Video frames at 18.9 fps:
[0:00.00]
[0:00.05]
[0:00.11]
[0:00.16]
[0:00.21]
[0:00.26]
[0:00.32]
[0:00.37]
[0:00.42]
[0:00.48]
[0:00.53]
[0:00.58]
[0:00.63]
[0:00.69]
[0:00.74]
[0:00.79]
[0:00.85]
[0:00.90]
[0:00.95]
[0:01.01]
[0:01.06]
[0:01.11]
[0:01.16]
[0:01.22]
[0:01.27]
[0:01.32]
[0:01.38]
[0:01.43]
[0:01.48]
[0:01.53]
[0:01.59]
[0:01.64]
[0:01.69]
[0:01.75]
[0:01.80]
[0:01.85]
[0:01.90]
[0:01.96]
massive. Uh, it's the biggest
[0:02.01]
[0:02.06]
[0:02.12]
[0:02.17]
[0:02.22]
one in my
· · ·
EXERCISE BRIEF => Leaving every word in place, retype all of the listing.

REPLY =>
Video frames at 18.9 fps:
[0:00.00]
[0:00.05]
[0:00.11]
[0:00.16]
[0:00.21]
[0:00.26]
[0:00.32]
[0:00.37]
[0:00.42]
[0:00.48]
[0:00.53]
[0:00.58]
[0:00.63]
[0:00.69]
[0:00.74]
[0:00.79]
[0:00.85]
[0:00.90]
[0:00.95]
[0:01.01]
[0:01.06]
[0:01.11]
[0:01.16]
[0:01.22]
[0:01.27]
[0:01.32]
[0:01.38]
[0:01.43]
[0:01.48]
[0:01.53]
[0:01.59]
[0:01.64]
[0:01.69]
[0:01.75]
[0:01.80]
[0:01.85]
[0:01.90]
[0:01.96]
massive. Uh, it's the biggest
[0:02.01]
[0:02.06]
[0:02.12]
[0:02.17]
[0:02.22]
one in my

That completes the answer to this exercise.